*** Block opens ***

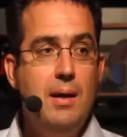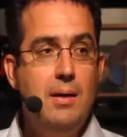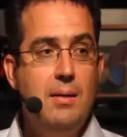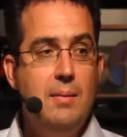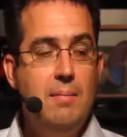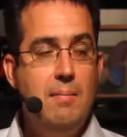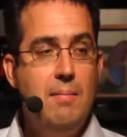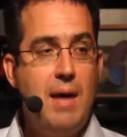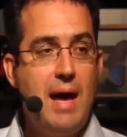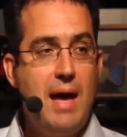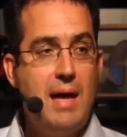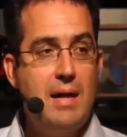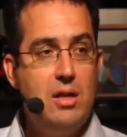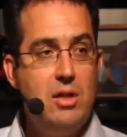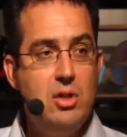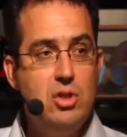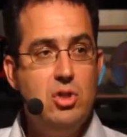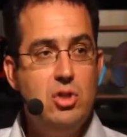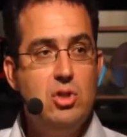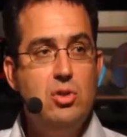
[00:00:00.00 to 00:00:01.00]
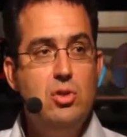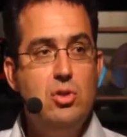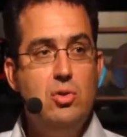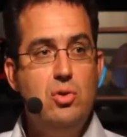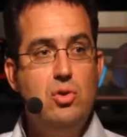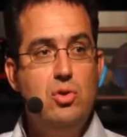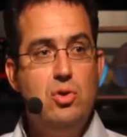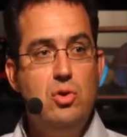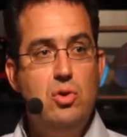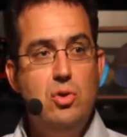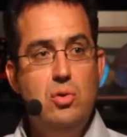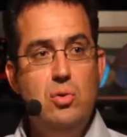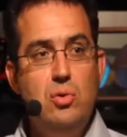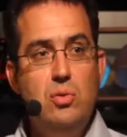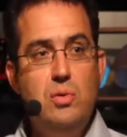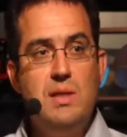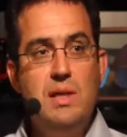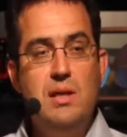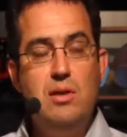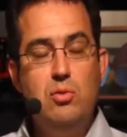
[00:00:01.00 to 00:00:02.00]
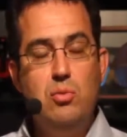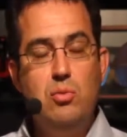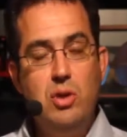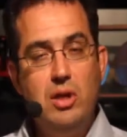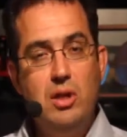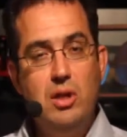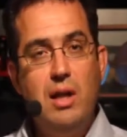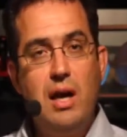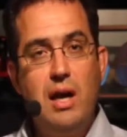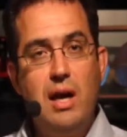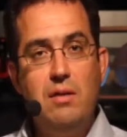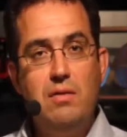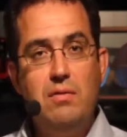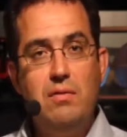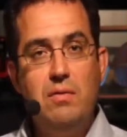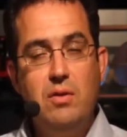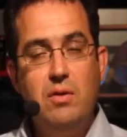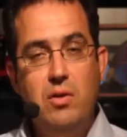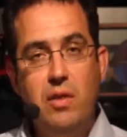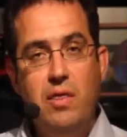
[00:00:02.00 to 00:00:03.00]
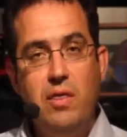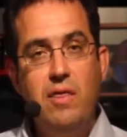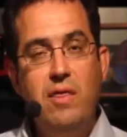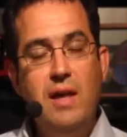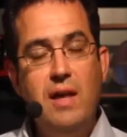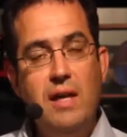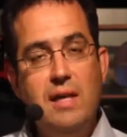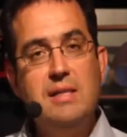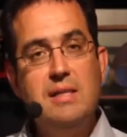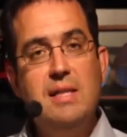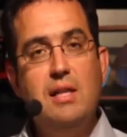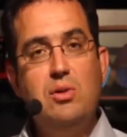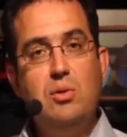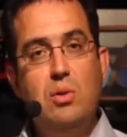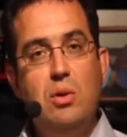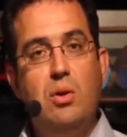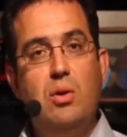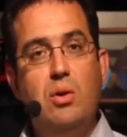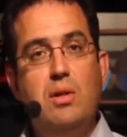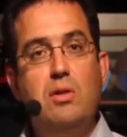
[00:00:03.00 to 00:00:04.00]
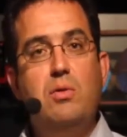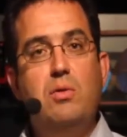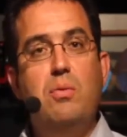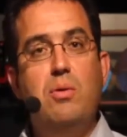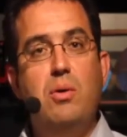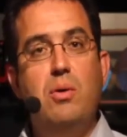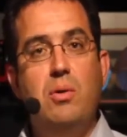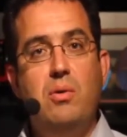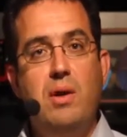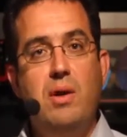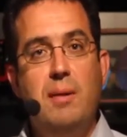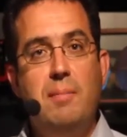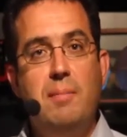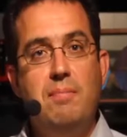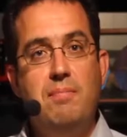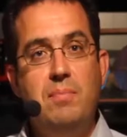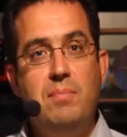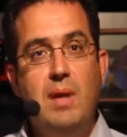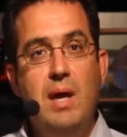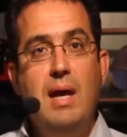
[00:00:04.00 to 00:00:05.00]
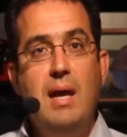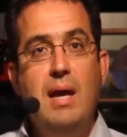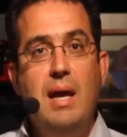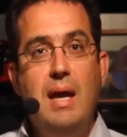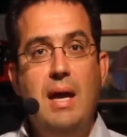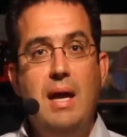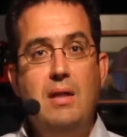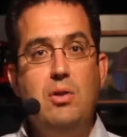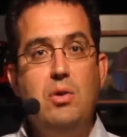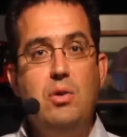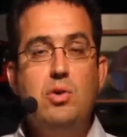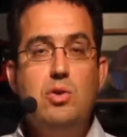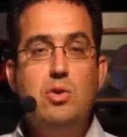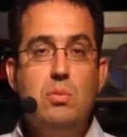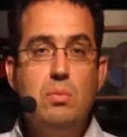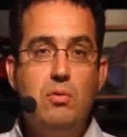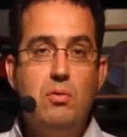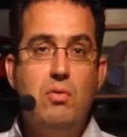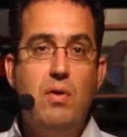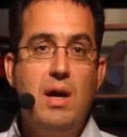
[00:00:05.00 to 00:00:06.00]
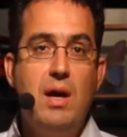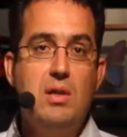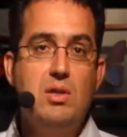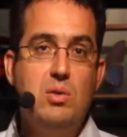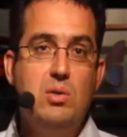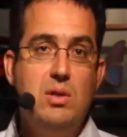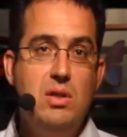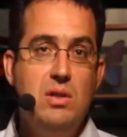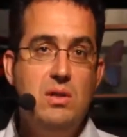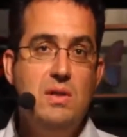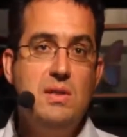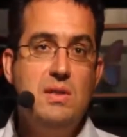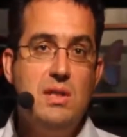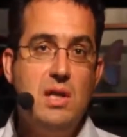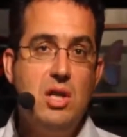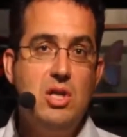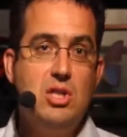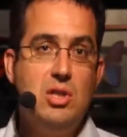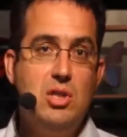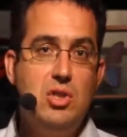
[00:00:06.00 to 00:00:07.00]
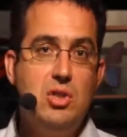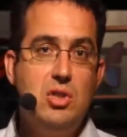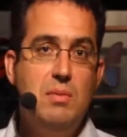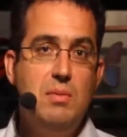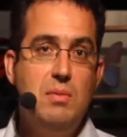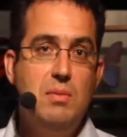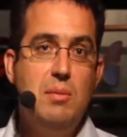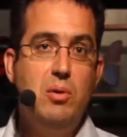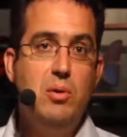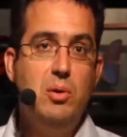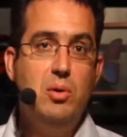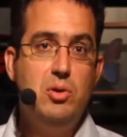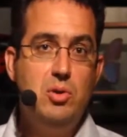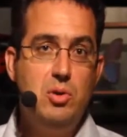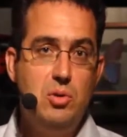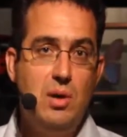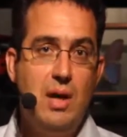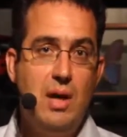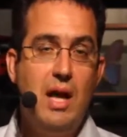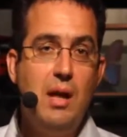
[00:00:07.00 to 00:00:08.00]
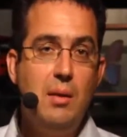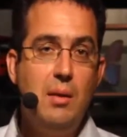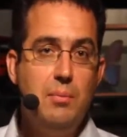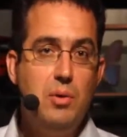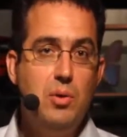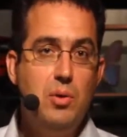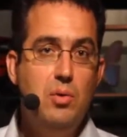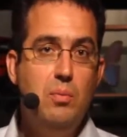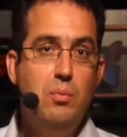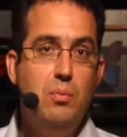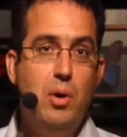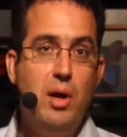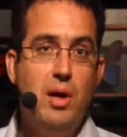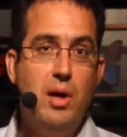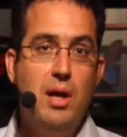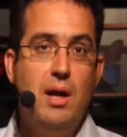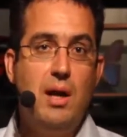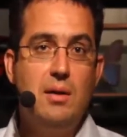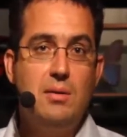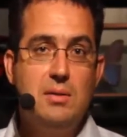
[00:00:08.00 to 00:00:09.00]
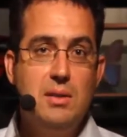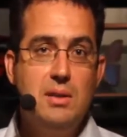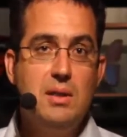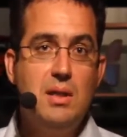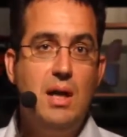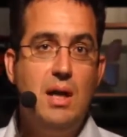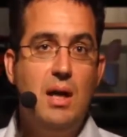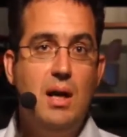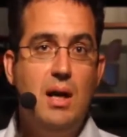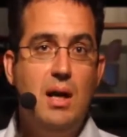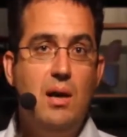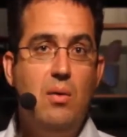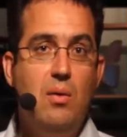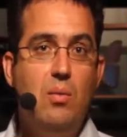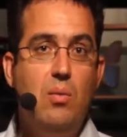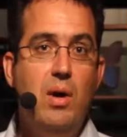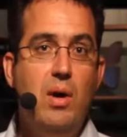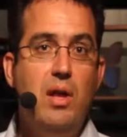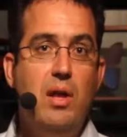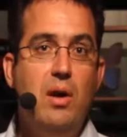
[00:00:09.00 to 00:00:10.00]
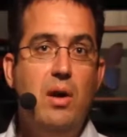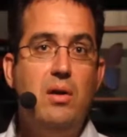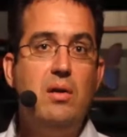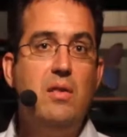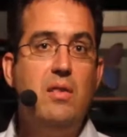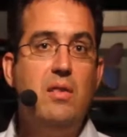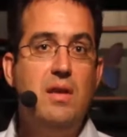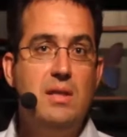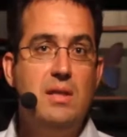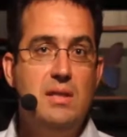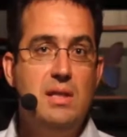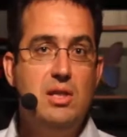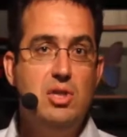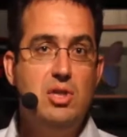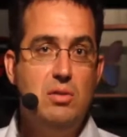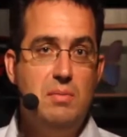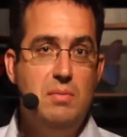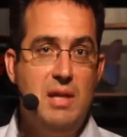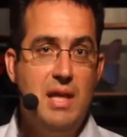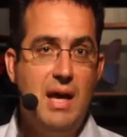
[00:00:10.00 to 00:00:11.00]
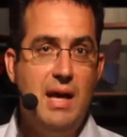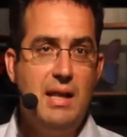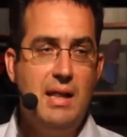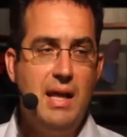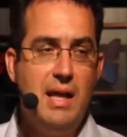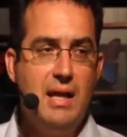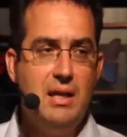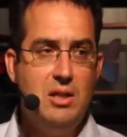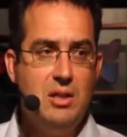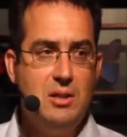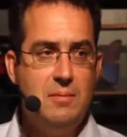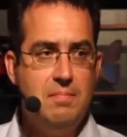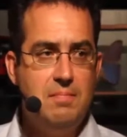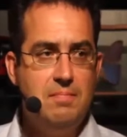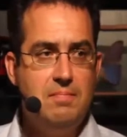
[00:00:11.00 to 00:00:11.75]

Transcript: manage to use in real life the things that you learn in the program. And your supervisor in the discussion should be able to help you point out what are the things that should be highlighted.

*** Block closes ***

Task to carry out: Print the material above once more, exactly. No pictures belong in it.

Answer section:
[00:00:00.00 to 00:00:01.00]
[00:00:01.00 to 00:00:02.00]
[00:00:02.00 to 00:00:03.00]
[00:00:03.00 to 00:00:04.00]
[00:00:04.00 to 00:00:05.00]
[00:00:05.00 to 00:00:06.00]
[00:00:06.00 to 00:00:07.00]
[00:00:07.00 to 00:00:08.00]
[00:00:08.00 to 00:00:09.00]
[00:00:09.00 to 00:00:10.00]
[00:00:10.00 to 00:00:11.00]
[00:00:11.00 to 00:00:11.75]

Transcript: manage to use in real life the things that you learn in the program. And your supervisor in the discussion should be able to help you point out what are the things that should be highlighted.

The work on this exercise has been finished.